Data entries

BEGIN

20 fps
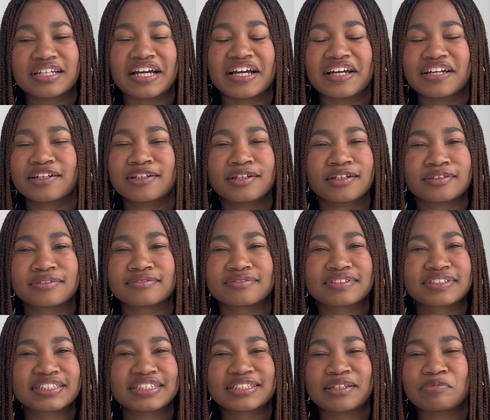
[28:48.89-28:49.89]
I don't know,
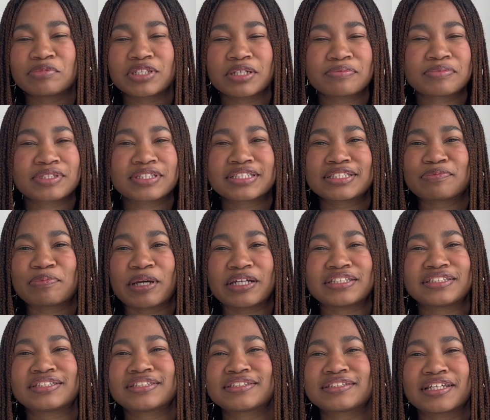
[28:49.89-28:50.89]
sometimes the
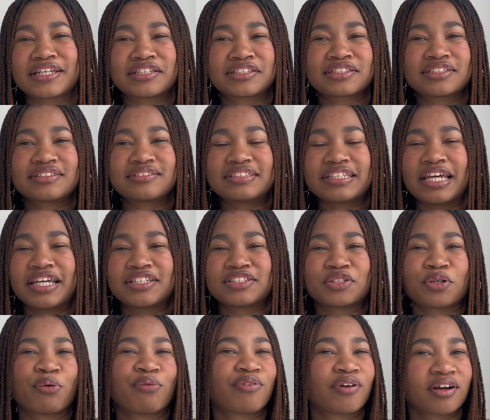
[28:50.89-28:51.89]
spice like takes
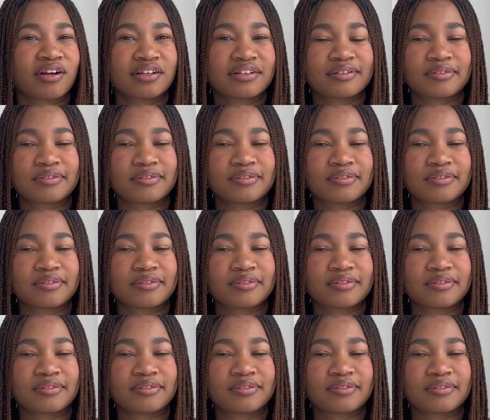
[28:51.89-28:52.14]
over,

END

— What is being asked —
Every line above goes into the copy unchanged; the pictures do not.

— Response to this task —
20 fps
[28:48.89-28:49.89]
I don't know,
[28:49.89-28:50.89]
sometimes the
[28:50.89-28:51.89]
spice like takes
[28:51.89-28:52.14]
over,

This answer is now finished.